Inge Gerlach: „Hölderlin antwortet Schiller“

Im Mittelpunkt soll nicht die sehr schwierige Beziehung zwischen beiden Dichtern stehen.
Es geht vielmehr um die dichtungs- und kulturpolitischen Konzepte der beiden. Sie reagieren auf die Krise der Kultur angesichts der von Rousseau diagnostizierten Entfremdung des Menschen von der Natur und von sich selbst.
Schiller arrangiert sich mit den Verhältnissen, Hölderlin sucht einen Weg, die Verhältnisse zu ändern. Er bemüht sich (theoretisch und in seinen Gedichten) um neue Möglichkeiten, das Bewusstsein der Menschen zu verändern. Doch er kommt nicht gegen den Mainstream der Literatur an.

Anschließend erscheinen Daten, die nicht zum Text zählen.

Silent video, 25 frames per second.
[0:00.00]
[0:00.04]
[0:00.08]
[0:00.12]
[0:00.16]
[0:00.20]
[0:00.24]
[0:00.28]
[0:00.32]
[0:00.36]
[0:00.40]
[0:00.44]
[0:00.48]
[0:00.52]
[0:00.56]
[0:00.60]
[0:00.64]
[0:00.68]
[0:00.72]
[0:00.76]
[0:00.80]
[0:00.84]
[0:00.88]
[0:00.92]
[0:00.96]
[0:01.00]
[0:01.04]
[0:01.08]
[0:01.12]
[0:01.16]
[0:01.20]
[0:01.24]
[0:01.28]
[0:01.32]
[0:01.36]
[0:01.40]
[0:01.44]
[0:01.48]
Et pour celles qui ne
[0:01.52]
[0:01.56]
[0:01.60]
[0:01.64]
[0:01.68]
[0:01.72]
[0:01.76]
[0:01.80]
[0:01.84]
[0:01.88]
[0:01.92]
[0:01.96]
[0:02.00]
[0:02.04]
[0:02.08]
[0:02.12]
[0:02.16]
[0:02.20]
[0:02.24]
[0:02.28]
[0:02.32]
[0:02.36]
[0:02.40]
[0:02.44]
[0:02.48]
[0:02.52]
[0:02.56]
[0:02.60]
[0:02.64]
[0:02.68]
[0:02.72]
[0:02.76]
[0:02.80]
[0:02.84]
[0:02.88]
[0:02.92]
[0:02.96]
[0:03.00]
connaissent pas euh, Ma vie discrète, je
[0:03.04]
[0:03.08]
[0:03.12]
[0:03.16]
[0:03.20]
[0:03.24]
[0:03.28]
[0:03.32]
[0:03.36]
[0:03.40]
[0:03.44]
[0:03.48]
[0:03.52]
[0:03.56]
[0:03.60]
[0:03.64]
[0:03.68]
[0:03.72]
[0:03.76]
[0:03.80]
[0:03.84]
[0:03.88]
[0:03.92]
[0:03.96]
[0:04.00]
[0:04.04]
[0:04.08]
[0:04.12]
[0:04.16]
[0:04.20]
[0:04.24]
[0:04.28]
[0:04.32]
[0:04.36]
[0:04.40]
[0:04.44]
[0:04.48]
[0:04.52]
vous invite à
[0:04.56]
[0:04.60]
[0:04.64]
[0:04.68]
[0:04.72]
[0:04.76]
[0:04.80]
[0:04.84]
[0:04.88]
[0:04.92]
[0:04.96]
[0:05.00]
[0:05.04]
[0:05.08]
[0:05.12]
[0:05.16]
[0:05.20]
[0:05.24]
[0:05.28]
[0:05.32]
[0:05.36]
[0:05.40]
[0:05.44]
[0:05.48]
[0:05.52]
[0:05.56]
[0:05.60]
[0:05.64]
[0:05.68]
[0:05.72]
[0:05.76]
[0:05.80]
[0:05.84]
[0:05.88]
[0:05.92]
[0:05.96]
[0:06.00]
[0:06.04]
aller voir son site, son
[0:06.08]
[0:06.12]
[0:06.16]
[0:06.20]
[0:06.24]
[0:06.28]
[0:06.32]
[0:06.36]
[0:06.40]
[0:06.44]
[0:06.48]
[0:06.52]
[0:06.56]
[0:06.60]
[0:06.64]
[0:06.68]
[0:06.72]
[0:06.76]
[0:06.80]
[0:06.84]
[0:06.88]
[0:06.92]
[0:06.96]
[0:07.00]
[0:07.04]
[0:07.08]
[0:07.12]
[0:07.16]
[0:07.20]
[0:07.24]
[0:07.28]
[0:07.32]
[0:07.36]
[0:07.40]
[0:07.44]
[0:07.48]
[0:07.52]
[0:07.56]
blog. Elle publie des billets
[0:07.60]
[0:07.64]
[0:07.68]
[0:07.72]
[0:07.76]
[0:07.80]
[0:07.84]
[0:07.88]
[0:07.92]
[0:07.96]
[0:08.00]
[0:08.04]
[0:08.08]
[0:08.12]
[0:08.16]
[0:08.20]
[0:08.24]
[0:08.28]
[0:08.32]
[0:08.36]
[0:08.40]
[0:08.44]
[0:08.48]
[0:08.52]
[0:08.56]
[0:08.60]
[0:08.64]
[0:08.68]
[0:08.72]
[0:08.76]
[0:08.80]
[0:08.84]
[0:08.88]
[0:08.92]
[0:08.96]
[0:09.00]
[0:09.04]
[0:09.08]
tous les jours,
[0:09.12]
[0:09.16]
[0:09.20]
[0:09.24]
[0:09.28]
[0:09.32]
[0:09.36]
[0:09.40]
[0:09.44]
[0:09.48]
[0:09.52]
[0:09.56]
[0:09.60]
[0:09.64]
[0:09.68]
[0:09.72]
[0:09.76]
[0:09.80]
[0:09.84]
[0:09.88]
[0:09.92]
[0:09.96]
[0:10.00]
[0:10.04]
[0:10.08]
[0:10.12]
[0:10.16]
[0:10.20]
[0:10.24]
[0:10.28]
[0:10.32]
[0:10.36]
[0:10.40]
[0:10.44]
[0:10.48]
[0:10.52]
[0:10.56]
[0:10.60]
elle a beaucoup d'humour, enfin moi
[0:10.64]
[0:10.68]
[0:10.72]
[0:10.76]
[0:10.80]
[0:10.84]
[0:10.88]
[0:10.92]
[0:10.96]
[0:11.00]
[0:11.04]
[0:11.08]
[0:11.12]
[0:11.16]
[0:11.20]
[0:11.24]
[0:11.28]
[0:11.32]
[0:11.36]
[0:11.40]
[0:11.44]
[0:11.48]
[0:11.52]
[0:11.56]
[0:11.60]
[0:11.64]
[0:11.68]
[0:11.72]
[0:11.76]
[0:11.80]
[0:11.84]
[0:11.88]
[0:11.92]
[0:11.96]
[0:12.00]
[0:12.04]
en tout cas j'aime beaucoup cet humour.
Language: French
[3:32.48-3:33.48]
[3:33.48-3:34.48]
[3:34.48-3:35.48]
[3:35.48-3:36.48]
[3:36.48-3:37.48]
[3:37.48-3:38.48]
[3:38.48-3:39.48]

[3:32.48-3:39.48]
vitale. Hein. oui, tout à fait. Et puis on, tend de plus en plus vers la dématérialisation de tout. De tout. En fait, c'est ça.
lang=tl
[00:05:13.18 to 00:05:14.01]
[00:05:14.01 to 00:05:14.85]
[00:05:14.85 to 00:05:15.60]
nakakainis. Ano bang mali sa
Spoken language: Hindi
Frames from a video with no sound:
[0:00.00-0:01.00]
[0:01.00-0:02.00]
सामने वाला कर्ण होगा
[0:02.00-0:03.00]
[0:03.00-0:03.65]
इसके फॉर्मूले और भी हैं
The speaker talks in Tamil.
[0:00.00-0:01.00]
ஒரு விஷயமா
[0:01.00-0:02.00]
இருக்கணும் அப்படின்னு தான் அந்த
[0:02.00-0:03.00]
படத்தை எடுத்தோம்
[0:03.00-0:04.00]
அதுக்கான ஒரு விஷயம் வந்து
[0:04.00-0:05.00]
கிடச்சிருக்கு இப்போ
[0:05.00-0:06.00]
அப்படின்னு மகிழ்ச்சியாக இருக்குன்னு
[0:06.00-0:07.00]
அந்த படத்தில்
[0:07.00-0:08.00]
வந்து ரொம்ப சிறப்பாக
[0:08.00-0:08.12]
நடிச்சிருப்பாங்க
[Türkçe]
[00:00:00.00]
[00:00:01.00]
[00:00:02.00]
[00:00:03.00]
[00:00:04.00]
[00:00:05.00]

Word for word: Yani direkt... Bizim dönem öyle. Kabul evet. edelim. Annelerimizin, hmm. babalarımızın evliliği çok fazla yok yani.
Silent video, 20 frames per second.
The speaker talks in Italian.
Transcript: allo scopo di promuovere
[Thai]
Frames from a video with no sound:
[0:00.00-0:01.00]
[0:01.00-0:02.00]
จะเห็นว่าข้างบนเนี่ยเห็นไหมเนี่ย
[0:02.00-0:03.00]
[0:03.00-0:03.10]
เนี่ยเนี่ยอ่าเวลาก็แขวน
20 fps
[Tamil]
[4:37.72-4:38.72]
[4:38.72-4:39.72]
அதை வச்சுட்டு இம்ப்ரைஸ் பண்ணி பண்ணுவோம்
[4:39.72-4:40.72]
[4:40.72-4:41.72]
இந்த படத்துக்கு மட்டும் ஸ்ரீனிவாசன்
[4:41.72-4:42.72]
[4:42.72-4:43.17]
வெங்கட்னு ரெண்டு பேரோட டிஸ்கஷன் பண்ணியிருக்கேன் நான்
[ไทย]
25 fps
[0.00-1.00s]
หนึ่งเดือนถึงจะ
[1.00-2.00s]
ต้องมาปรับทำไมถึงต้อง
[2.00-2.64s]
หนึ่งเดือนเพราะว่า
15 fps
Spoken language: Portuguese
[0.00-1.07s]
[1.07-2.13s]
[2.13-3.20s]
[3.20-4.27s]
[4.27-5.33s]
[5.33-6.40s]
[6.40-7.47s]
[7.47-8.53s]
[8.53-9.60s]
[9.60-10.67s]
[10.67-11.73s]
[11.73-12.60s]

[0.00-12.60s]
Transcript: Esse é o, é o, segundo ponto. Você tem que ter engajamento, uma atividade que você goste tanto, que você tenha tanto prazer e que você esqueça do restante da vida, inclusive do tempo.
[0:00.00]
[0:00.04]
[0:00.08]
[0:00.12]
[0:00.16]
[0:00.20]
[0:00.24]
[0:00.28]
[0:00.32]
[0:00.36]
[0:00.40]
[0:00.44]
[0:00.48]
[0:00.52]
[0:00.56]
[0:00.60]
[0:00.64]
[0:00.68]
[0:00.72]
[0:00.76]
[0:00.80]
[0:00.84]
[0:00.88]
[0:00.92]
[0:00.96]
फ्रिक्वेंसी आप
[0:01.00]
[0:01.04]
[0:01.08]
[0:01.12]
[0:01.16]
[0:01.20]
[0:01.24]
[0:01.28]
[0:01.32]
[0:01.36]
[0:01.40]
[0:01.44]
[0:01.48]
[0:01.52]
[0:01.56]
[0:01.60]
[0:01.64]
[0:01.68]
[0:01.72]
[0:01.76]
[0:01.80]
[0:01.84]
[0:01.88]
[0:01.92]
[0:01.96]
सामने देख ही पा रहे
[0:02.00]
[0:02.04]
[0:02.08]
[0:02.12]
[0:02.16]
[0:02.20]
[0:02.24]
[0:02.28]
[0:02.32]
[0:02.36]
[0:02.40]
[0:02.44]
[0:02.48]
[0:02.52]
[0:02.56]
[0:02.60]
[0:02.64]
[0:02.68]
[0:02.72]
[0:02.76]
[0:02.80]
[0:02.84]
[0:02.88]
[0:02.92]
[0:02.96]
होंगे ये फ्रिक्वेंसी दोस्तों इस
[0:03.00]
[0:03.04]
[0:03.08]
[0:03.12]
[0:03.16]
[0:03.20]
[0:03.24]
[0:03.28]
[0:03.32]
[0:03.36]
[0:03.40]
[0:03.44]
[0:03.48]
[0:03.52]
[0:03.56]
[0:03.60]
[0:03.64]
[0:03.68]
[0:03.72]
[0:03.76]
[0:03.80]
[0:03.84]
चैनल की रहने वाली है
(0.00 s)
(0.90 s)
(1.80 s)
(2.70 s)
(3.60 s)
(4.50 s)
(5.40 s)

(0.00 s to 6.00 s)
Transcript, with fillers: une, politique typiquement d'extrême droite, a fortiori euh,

Schiller als etablierter Dichter dürfte nicht einmal gemerkt haben, dass Hölderlin sich in einem erbitterten Konkurrenzkampf mit ihm befand. 

Dr. Ingeborg Gerlach, Studium der Germanistik, Geschichte und Politik. Promotion über Hölderlin. Lehrerin am Abendgymnasium Braunschweig bis 2005, jetzt Pensionärin. Verschiedene ehrenamtliche Tätigkeiten, u.a. Vorstandsmitglied des Friedenszentrums e.V. Braunschweig.
Publikationen u. a. über Uwe Johnson, Peter Weiß, DDR-Literatur u.a.